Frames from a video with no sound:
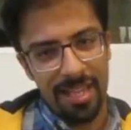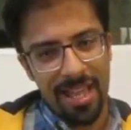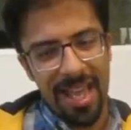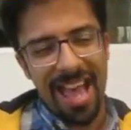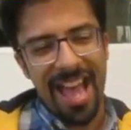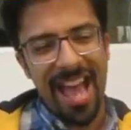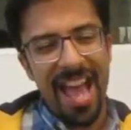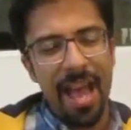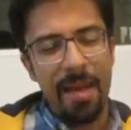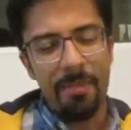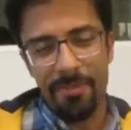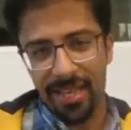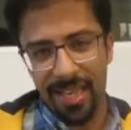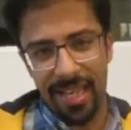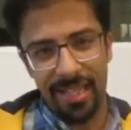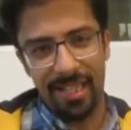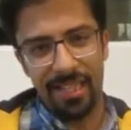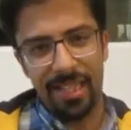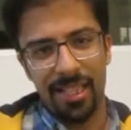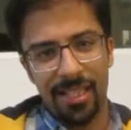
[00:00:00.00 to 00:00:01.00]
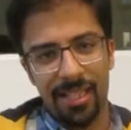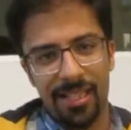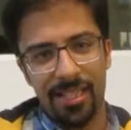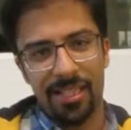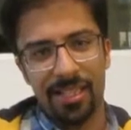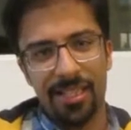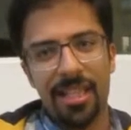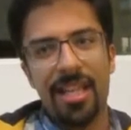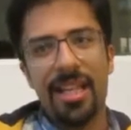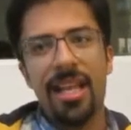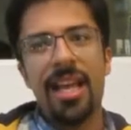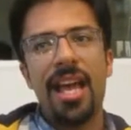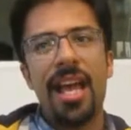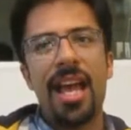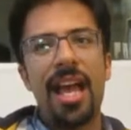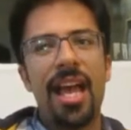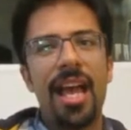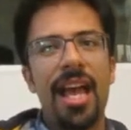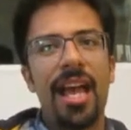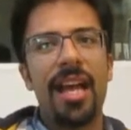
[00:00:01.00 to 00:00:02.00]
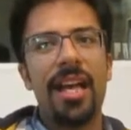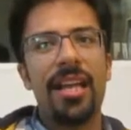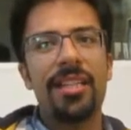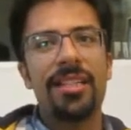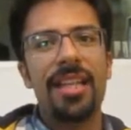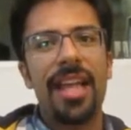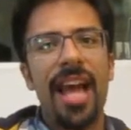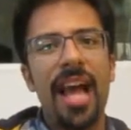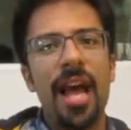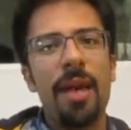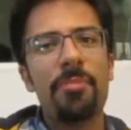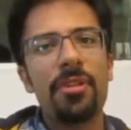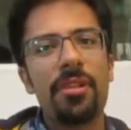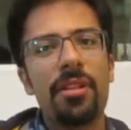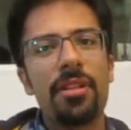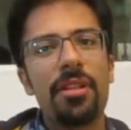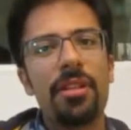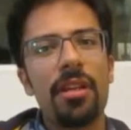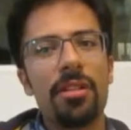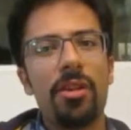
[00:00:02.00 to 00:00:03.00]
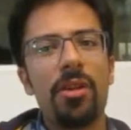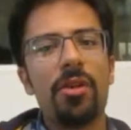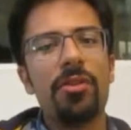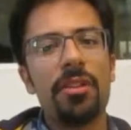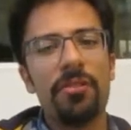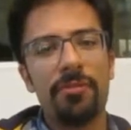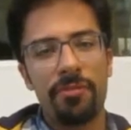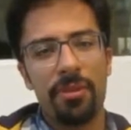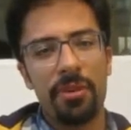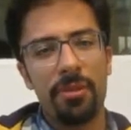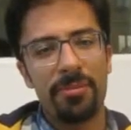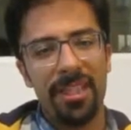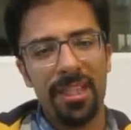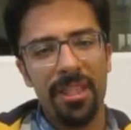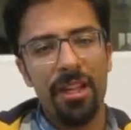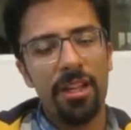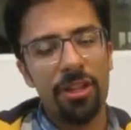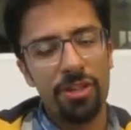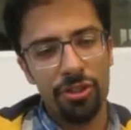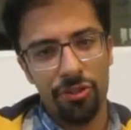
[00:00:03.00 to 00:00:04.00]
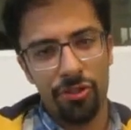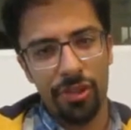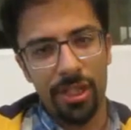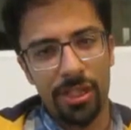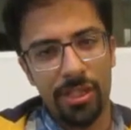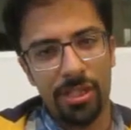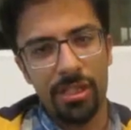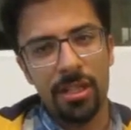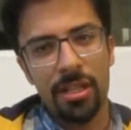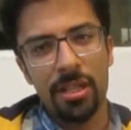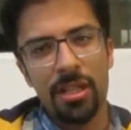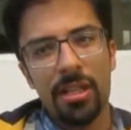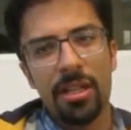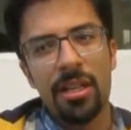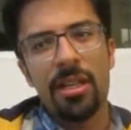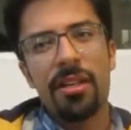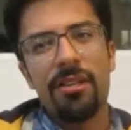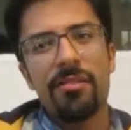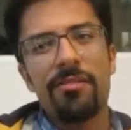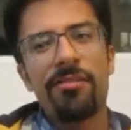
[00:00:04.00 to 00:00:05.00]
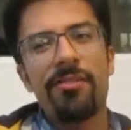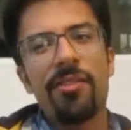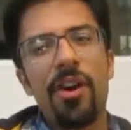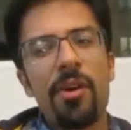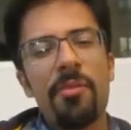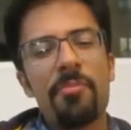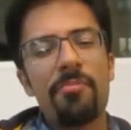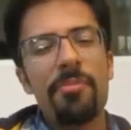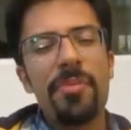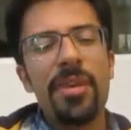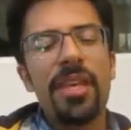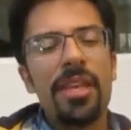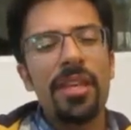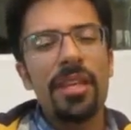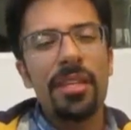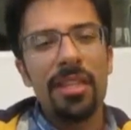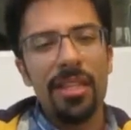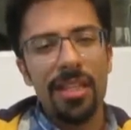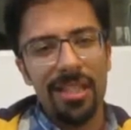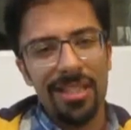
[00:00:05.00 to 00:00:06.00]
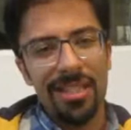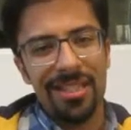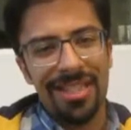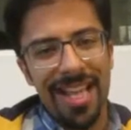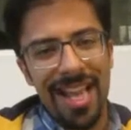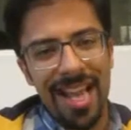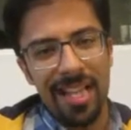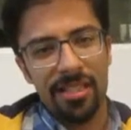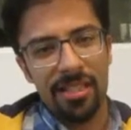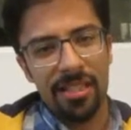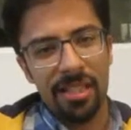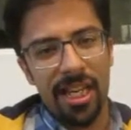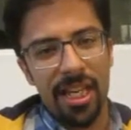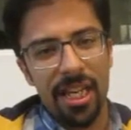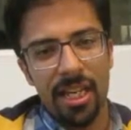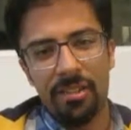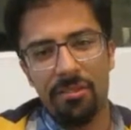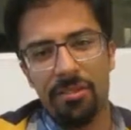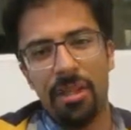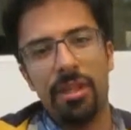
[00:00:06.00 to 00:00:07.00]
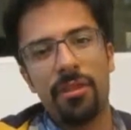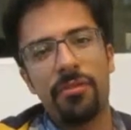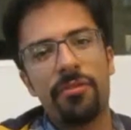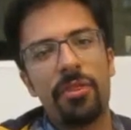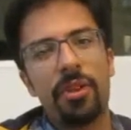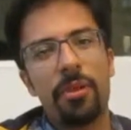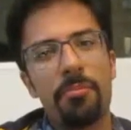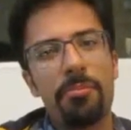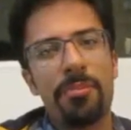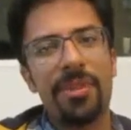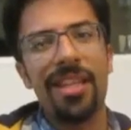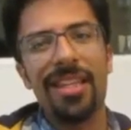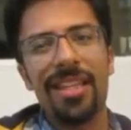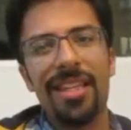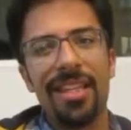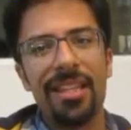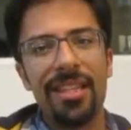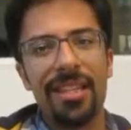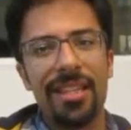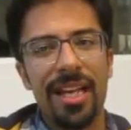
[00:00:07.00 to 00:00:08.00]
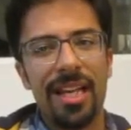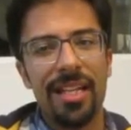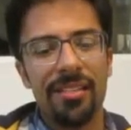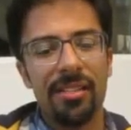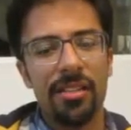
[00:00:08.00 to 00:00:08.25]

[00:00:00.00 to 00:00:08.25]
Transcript: happy at least, and happy not only from the countries, from being in that area, from being in that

---------------

* _EXERCISE DETAILS_
Check each line of the material for "from". Copy the ones that have it.

* _EXERCISE RESULT_
Frames from a video with no sound:
Transcript: happy at least, and happy not only from the countries, from being in that area, from being in that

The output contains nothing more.